Prime Minister Sheikh Hasina's government deployed troops, instituted a nationwide internet blackout and imposed a curfew to restore order.

- 'Carried out raids' -

The unrest began when police and pro-government student groups attacked street rallies organized by Students Against Discrimination that had remained largely peaceful before last week.

Islam, 26, the chief coordinator of Students Against Discrimination, told AFP from his hospital bed on Monday that he feared for his life.

He said that two days beforehand, a group of people identifying themselves as police detectives blindfolded and handcuffed him and took him to an unknown location to be tortured before he was released the next morning.
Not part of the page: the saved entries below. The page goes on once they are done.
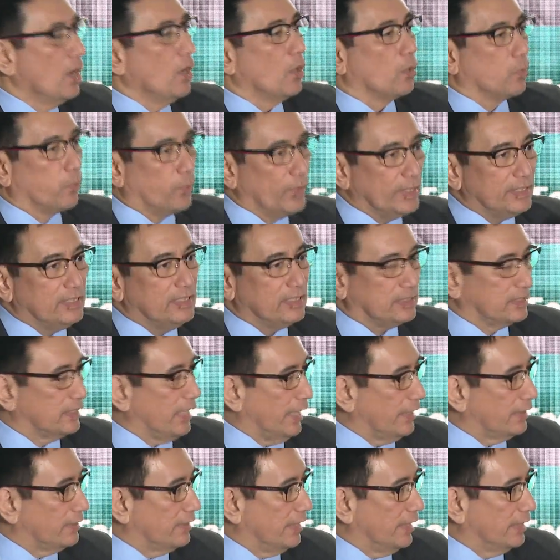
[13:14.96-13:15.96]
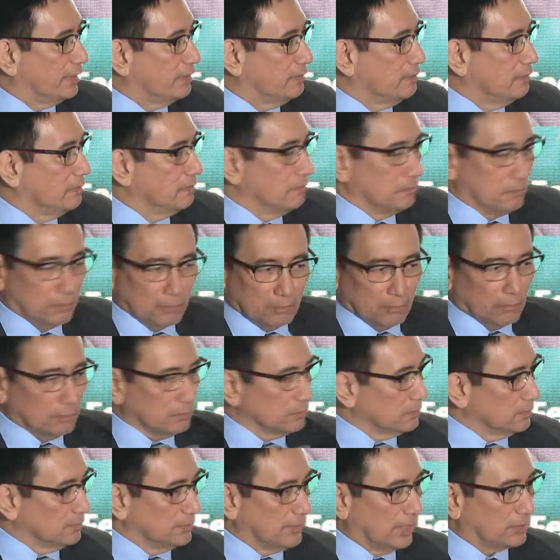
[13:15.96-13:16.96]
We decided
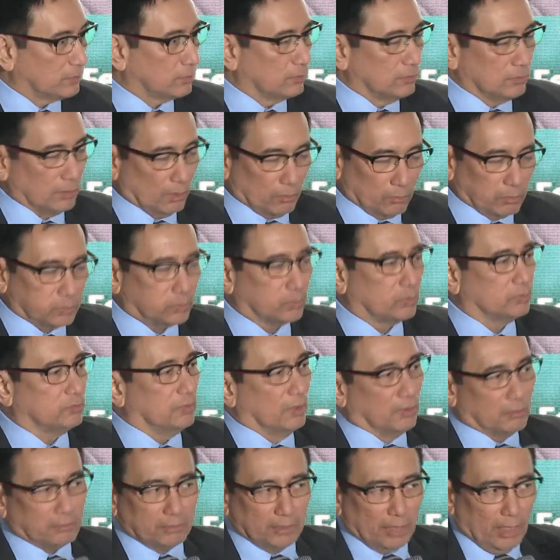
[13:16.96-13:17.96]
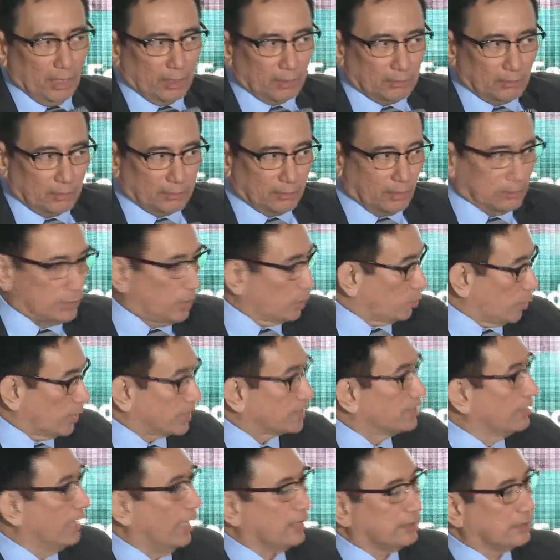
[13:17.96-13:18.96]
that
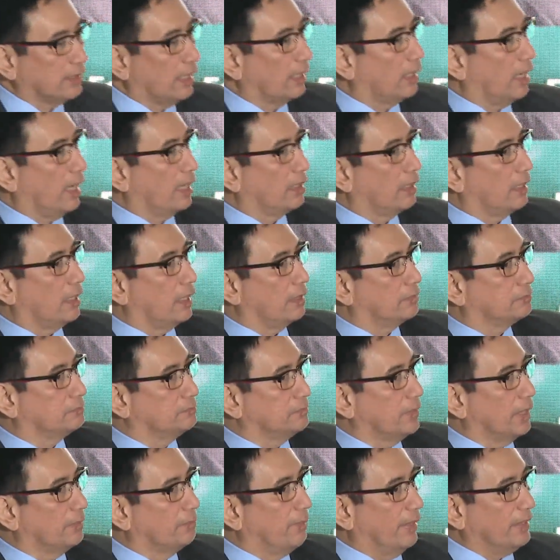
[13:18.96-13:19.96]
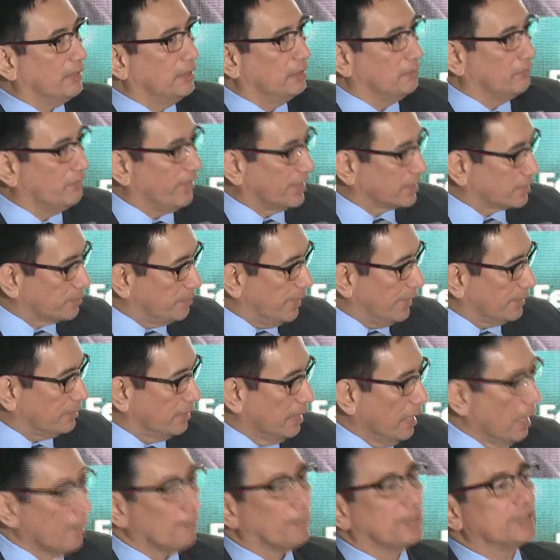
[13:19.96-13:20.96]
was not a bad investment,
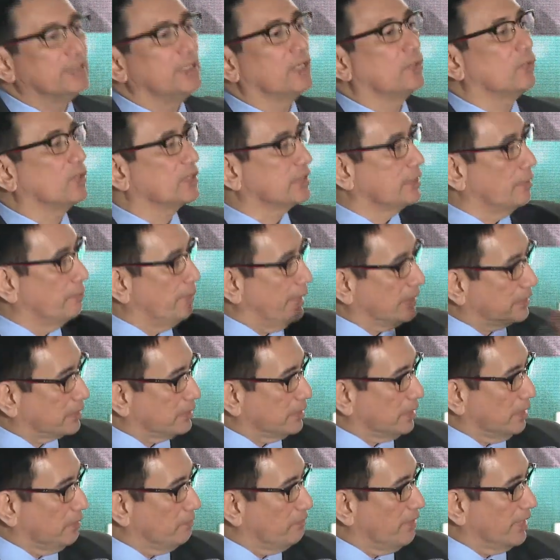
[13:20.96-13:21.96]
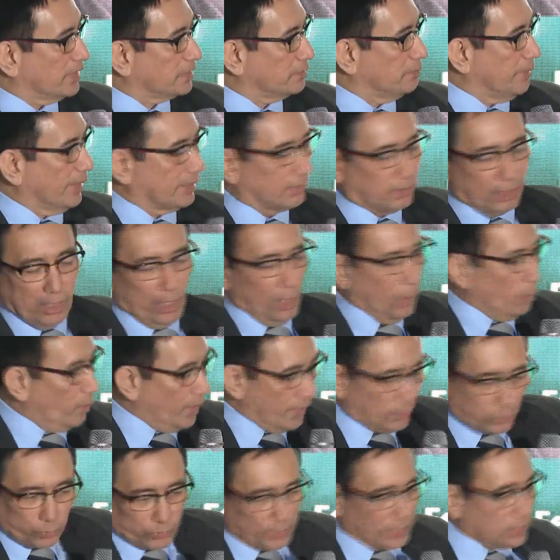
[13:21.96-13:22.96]
but there was a better investment.
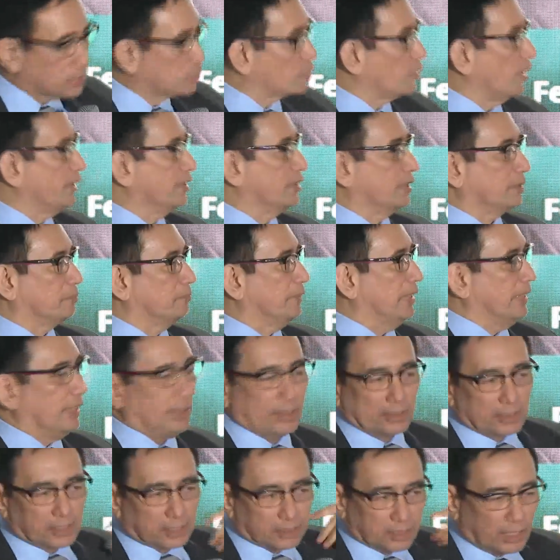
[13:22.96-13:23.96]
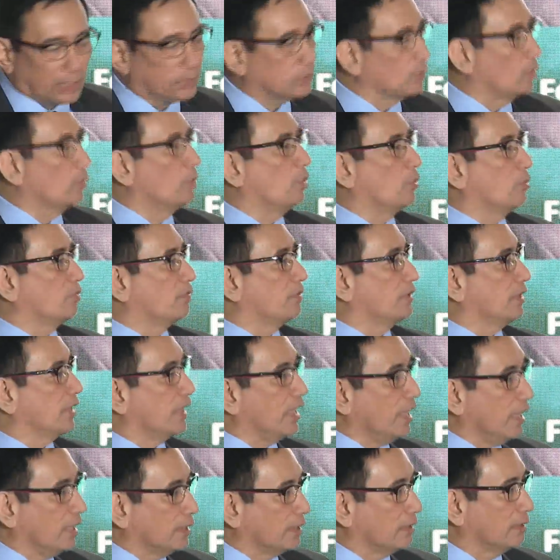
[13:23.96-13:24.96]
We had to destroy that building and start all over
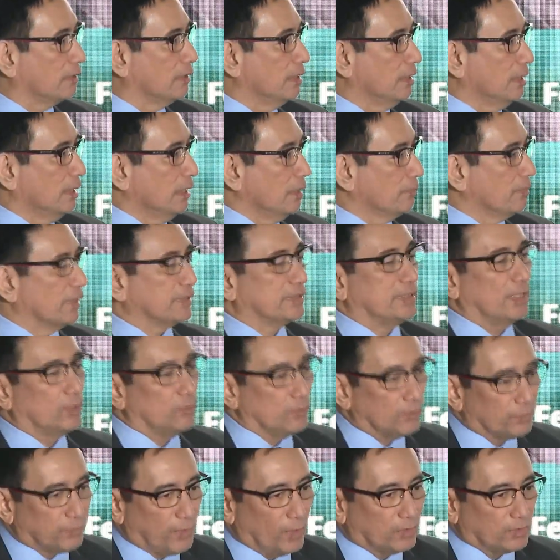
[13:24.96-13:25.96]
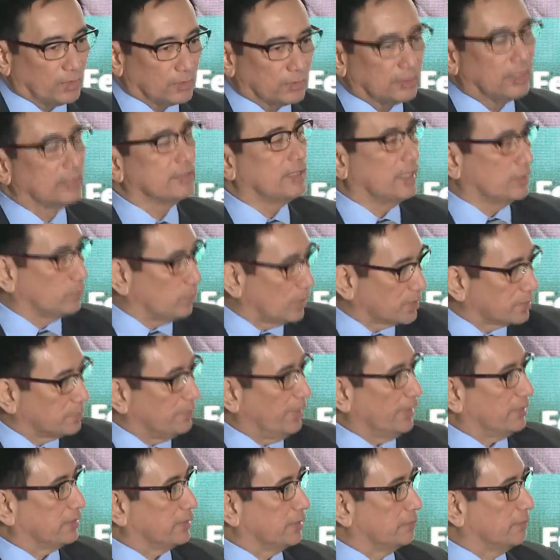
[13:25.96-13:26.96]
again. But then we found out that that was
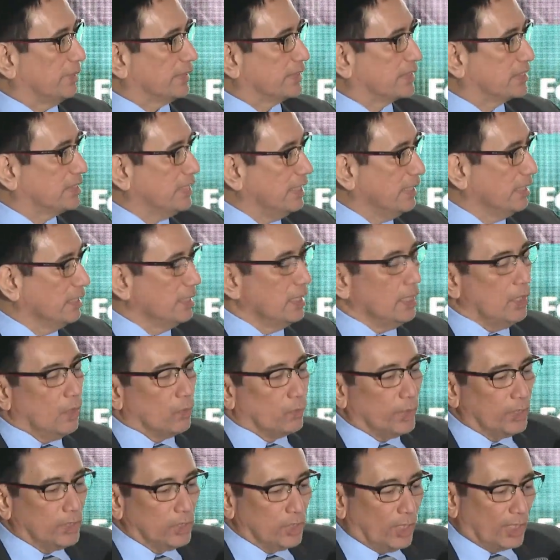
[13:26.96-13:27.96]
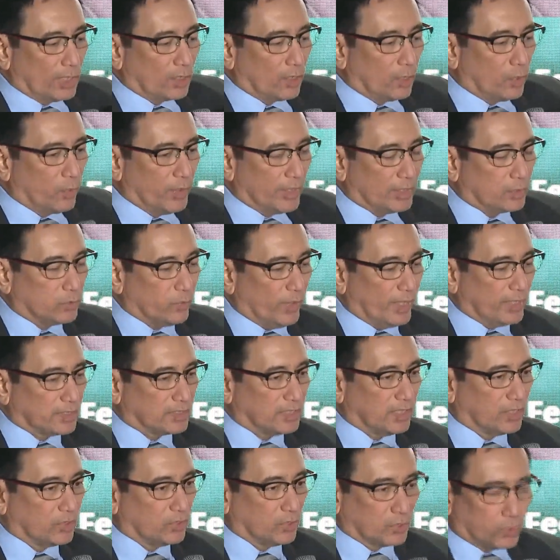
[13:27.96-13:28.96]
better. But see, when you are quick to
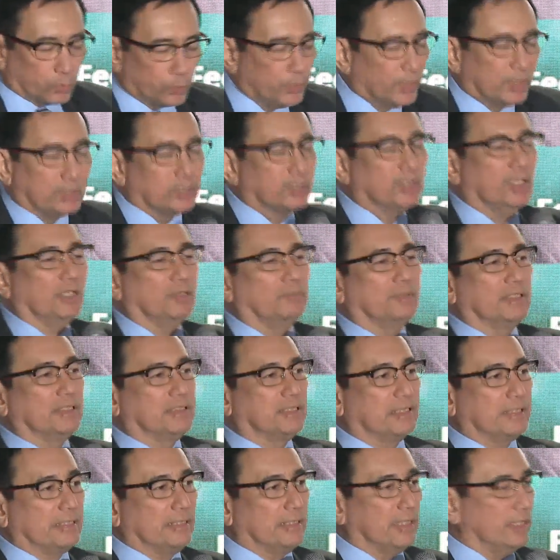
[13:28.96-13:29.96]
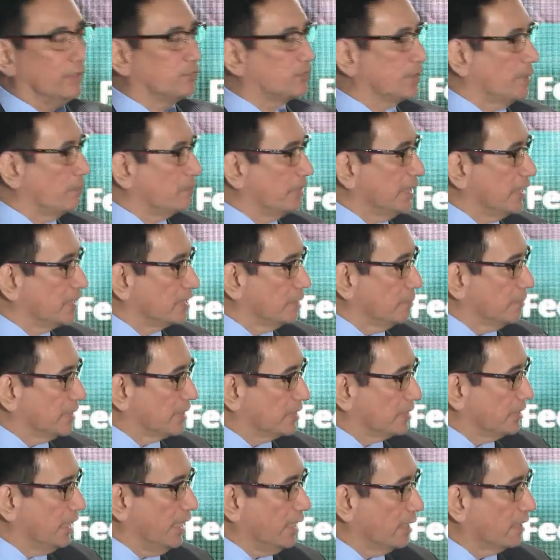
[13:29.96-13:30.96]
execute, we see immediately if something is a
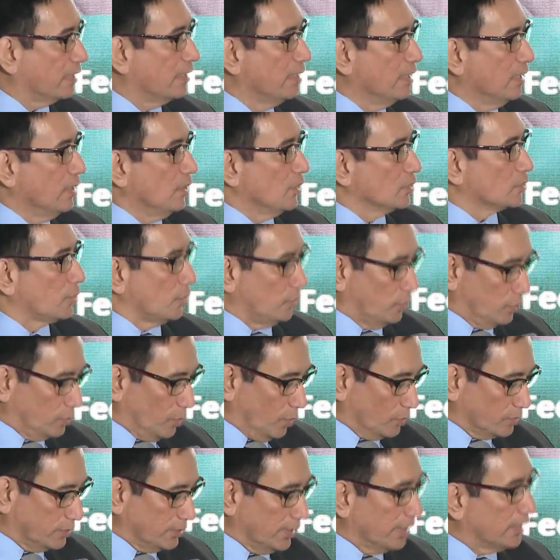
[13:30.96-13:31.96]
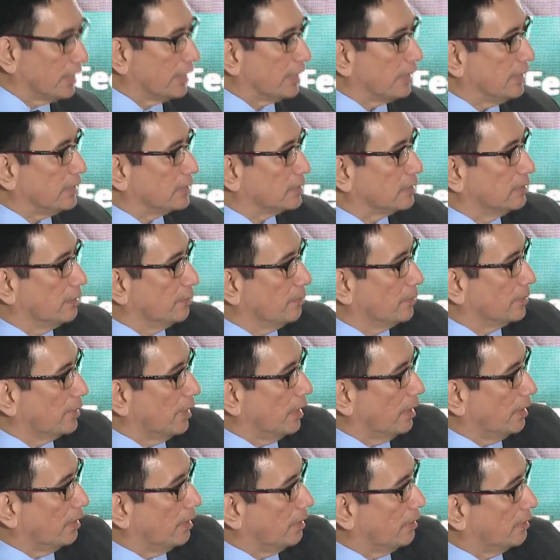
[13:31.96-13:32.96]
mistake, so you don't increase
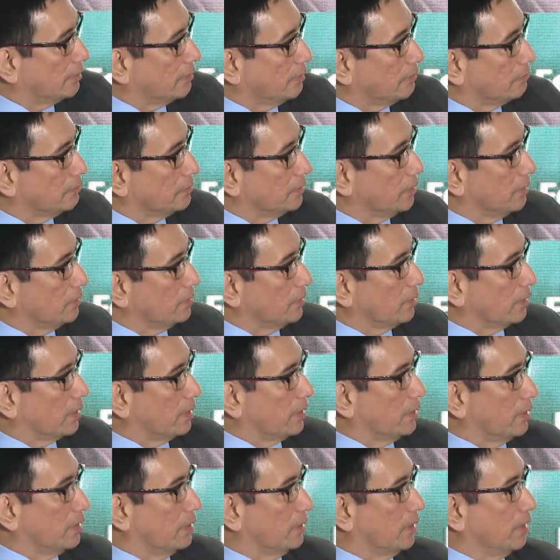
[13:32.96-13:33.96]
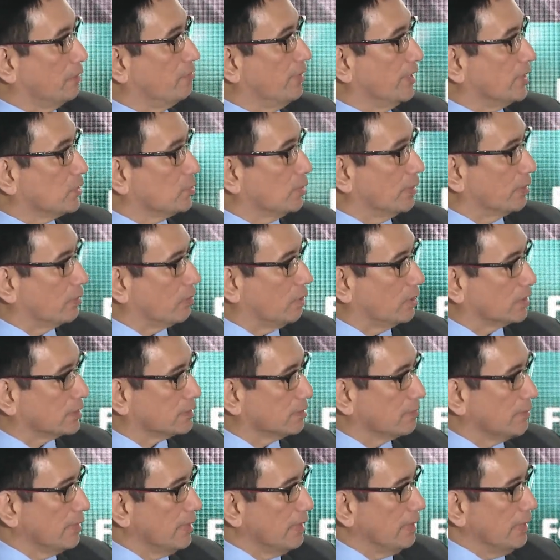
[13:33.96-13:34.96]
your eventual
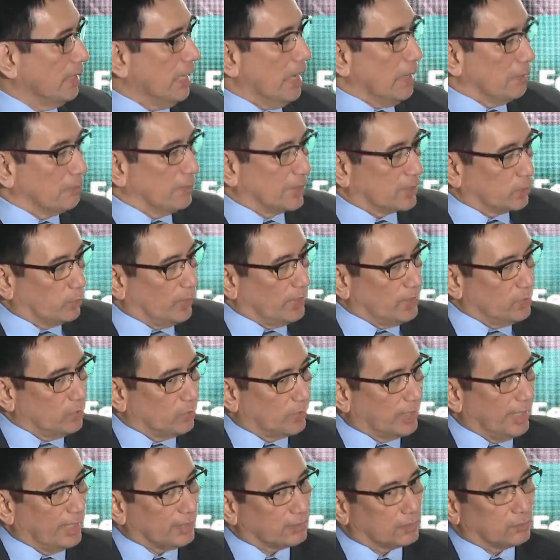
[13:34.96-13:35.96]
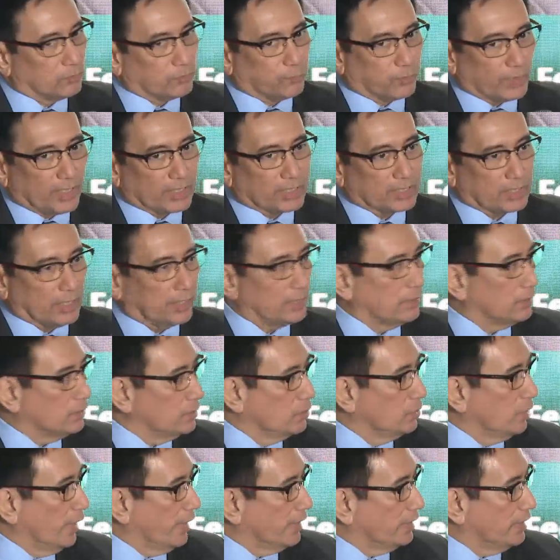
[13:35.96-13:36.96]
cost. But when you get fresh
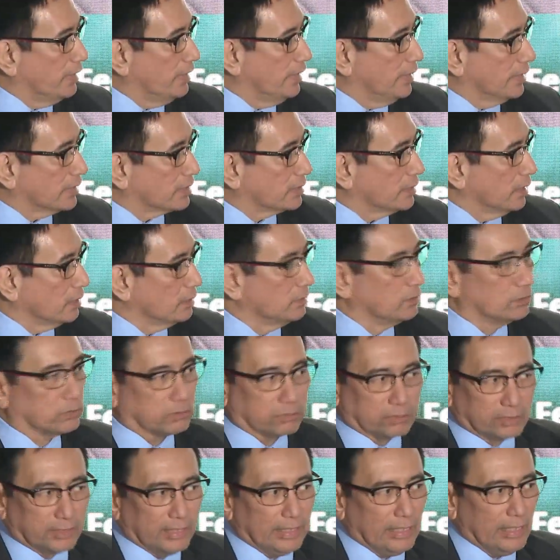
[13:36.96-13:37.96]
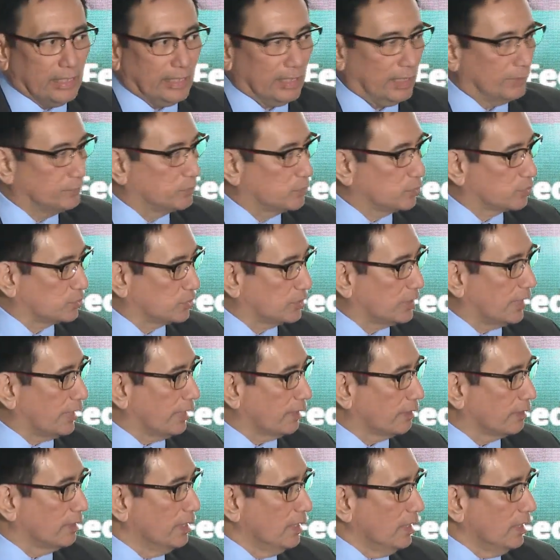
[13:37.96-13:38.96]
new ideas, you really have to start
His colleague Asif Mahmud, also taken into custody at the hospital on Friday, told AFP earlier that he had also been detained by police and beaten at the height of last week's unrest.

Police have arrested at least 4,500 people since the unrest began.

"We've carried out raids in the capital and we will continue the raids until the perpetrators are arrested," Dhaka Metropolitan Police joint commissioner Biplob Kumar Sarker told AFP.

"We're not arresting general students, only those who vandalized government properties and set them on fire."